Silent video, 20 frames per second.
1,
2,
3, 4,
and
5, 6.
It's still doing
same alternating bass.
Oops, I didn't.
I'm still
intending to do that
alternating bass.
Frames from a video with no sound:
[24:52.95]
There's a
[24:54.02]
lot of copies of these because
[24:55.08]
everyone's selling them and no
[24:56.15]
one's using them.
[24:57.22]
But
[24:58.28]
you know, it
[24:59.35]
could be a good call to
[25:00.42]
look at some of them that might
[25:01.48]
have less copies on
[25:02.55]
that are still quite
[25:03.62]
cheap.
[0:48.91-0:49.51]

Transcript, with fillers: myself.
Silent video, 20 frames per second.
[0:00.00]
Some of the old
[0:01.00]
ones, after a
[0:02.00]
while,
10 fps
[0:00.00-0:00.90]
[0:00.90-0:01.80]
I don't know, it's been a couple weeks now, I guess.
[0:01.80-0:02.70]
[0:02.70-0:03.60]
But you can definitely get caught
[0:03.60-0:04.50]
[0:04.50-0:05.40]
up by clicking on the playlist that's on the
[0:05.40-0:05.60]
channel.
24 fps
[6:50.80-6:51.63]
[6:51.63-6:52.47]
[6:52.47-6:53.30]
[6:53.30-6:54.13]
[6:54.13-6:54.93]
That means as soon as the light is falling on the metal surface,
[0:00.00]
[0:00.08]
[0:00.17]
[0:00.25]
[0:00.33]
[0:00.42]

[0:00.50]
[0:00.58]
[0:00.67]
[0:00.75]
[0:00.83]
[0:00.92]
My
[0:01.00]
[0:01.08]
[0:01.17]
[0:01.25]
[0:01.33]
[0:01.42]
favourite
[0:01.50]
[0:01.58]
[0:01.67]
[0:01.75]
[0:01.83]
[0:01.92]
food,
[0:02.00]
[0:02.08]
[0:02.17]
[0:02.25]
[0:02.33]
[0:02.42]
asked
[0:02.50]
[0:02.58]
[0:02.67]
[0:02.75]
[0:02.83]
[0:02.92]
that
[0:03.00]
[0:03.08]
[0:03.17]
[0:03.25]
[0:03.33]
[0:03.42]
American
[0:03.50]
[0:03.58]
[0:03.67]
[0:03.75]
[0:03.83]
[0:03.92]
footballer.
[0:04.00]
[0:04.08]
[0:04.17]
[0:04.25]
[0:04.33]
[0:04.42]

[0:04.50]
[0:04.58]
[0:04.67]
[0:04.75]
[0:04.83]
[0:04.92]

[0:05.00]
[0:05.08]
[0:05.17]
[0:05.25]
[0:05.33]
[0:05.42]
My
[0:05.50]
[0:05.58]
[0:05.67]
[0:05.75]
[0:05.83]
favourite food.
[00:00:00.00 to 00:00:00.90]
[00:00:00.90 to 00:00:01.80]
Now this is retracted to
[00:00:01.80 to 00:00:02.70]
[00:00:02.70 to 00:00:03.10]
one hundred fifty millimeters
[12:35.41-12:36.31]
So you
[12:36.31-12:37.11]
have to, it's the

-------------------------

> _TASK REQUIREMENTS_
The answer consists of every entry, returned exactly.

> _RESPONSE TO THE EXERCISE_
Silent video, 20 frames per second.
1,
2,
3, 4,
and
5, 6.
It's still doing
same alternating bass.
Oops, I didn't.
I'm still
intending to do that
alternating bass.
Frames from a video with no sound:
[24:52.95]
There's a
[24:54.02]
lot of copies of these because
[24:55.08]
everyone's selling them and no
[24:56.15]
one's using them.
[24:57.22]
But
[24:58.28]
you know, it
[24:59.35]
could be a good call to
[25:00.42]
look at some of them that might
[25:01.48]
have less copies on
[25:02.55]
that are still quite
[25:03.62]
cheap.
[0:48.91-0:49.51]

Transcript, with fillers: myself.
Silent video, 20 frames per second.
[0:00.00]
Some of the old
[0:01.00]
ones, after a
[0:02.00]
while,
10 fps
[0:00.00-0:00.90]
[0:00.90-0:01.80]
I don't know, it's been a couple weeks now, I guess.
[0:01.80-0:02.70]
[0:02.70-0:03.60]
But you can definitely get caught
[0:03.60-0:04.50]
[0:04.50-0:05.40]
up by clicking on the playlist that's on the
[0:05.40-0:05.60]
channel.
24 fps
[6:50.80-6:51.63]
[6:51.63-6:52.47]
[6:52.47-6:53.30]
[6:53.30-6:54.13]
[6:54.13-6:54.93]
That means as soon as the light is falling on the metal surface,
[0:00.00]
[0:00.08]
[0:00.17]
[0:00.25]
[0:00.33]
[0:00.42]

[0:00.50]
[0:00.58]
[0:00.67]
[0:00.75]
[0:00.83]
[0:00.92]
My
[0:01.00]
[0:01.08]
[0:01.17]
[0:01.25]
[0:01.33]
[0:01.42]
favourite
[0:01.50]
[0:01.58]
[0:01.67]
[0:01.75]
[0:01.83]
[0:01.92]
food,
[0:02.00]
[0:02.08]
[0:02.17]
[0:02.25]
[0:02.33]
[0:02.42]
asked
[0:02.50]
[0:02.58]
[0:02.67]
[0:02.75]
[0:02.83]
[0:02.92]
that
[0:03.00]
[0:03.08]
[0:03.17]
[0:03.25]
[0:03.33]
[0:03.42]
American
[0:03.50]
[0:03.58]
[0:03.67]
[0:03.75]
[0:03.83]
[0:03.92]
footballer.
[0:04.00]
[0:04.08]
[0:04.17]
[0:04.25]
[0:04.33]
[0:04.42]

[0:04.50]
[0:04.58]
[0:04.67]
[0:04.75]
[0:04.83]
[0:04.92]

[0:05.00]
[0:05.08]
[0:05.17]
[0:05.25]
[0:05.33]
[0:05.42]
My
[0:05.50]
[0:05.58]
[0:05.67]
[0:05.75]
[0:05.83]
favourite food.
[00:00:00.00 to 00:00:00.90]
[00:00:00.90 to 00:00:01.80]
Now this is retracted to
[00:00:01.80 to 00:00:02.70]
[00:00:02.70 to 00:00:03.10]
one hundred fifty millimeters
[12:35.41-12:36.31]
So you
[12:36.31-12:37.11]
have to, it's the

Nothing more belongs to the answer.